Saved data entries

-------

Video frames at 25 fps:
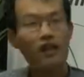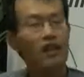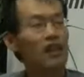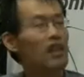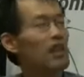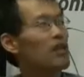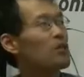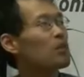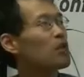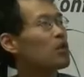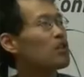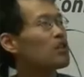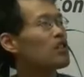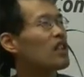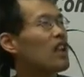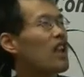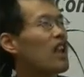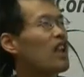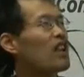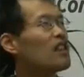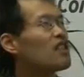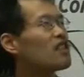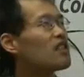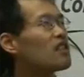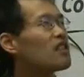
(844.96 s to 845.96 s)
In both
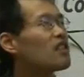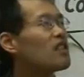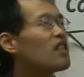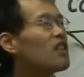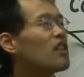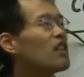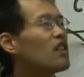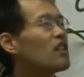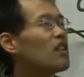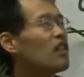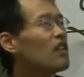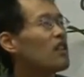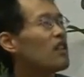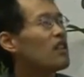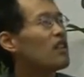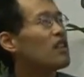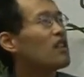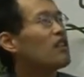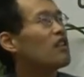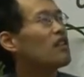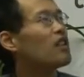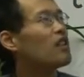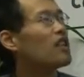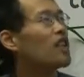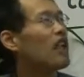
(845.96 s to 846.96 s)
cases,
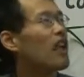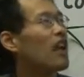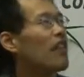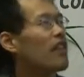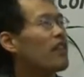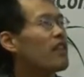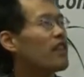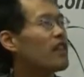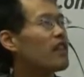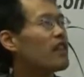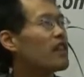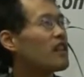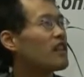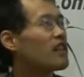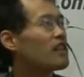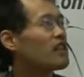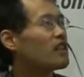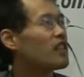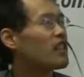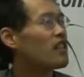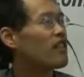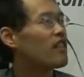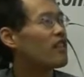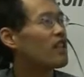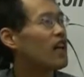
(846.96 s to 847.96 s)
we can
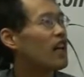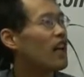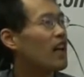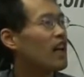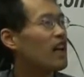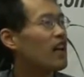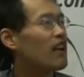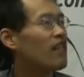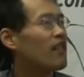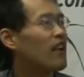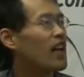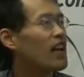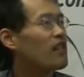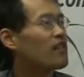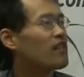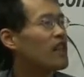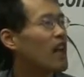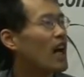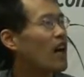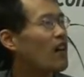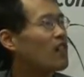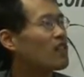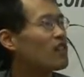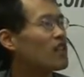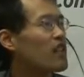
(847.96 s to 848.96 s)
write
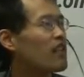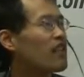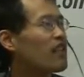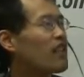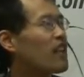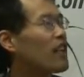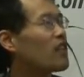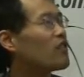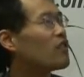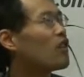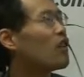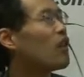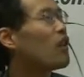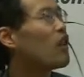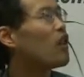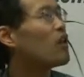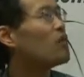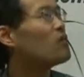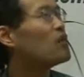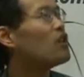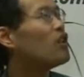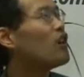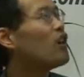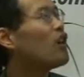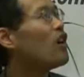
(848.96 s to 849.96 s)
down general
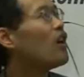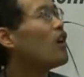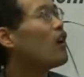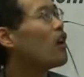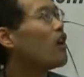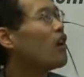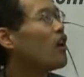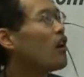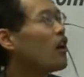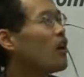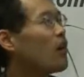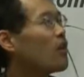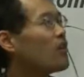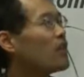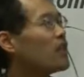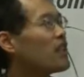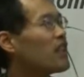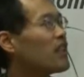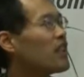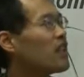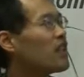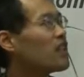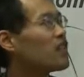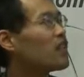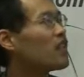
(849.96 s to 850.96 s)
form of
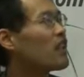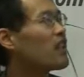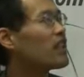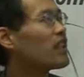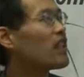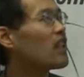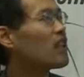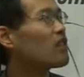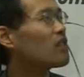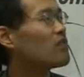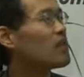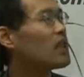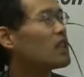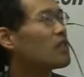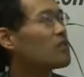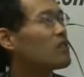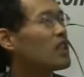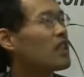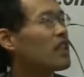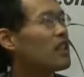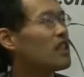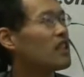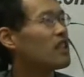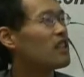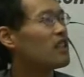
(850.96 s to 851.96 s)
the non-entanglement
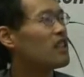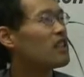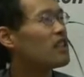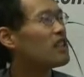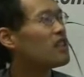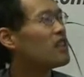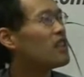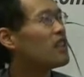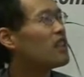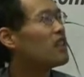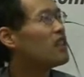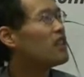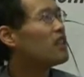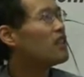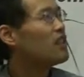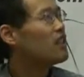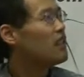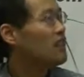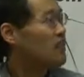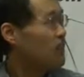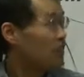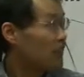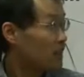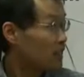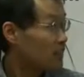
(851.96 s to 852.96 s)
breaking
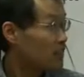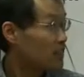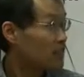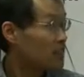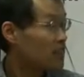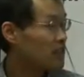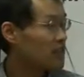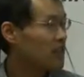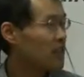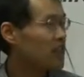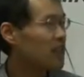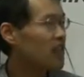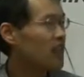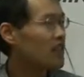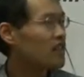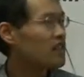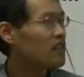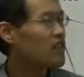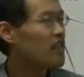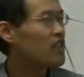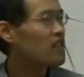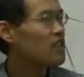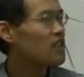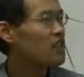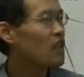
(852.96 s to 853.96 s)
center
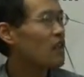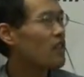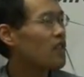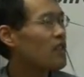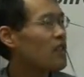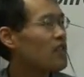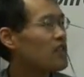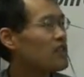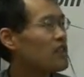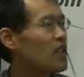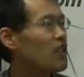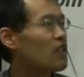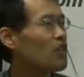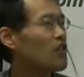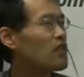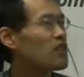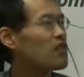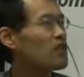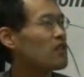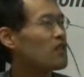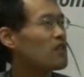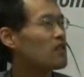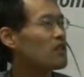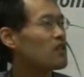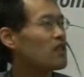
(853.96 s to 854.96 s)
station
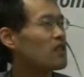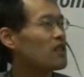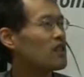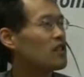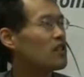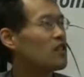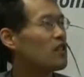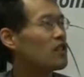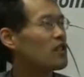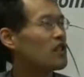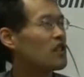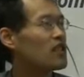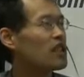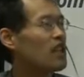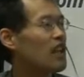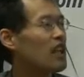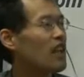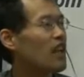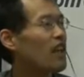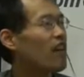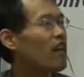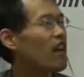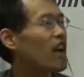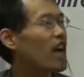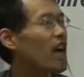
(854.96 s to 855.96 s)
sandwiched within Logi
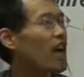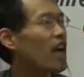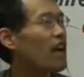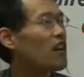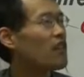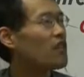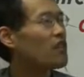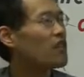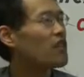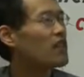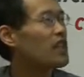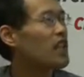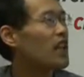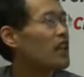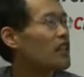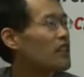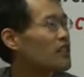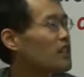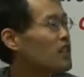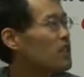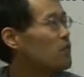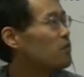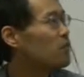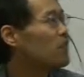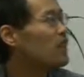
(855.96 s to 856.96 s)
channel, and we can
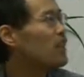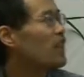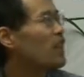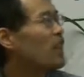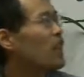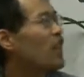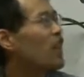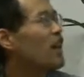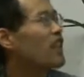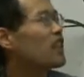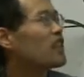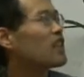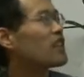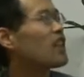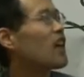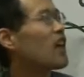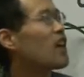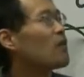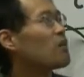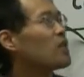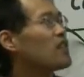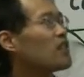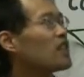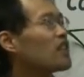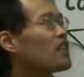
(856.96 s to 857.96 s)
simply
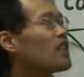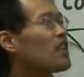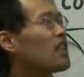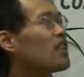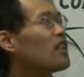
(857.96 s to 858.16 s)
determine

-------

**REQUIRED WORK:** Please print the lines from the one holding "(855.96 s to 856.96 s)" through the end of the records above, unchanged and with the pictures left out.

**EXERCISE RESULT:**
(855.96 s to 856.96 s)
channel, and we can
(856.96 s to 857.96 s)
simply
(857.96 s to 858.16 s)
determine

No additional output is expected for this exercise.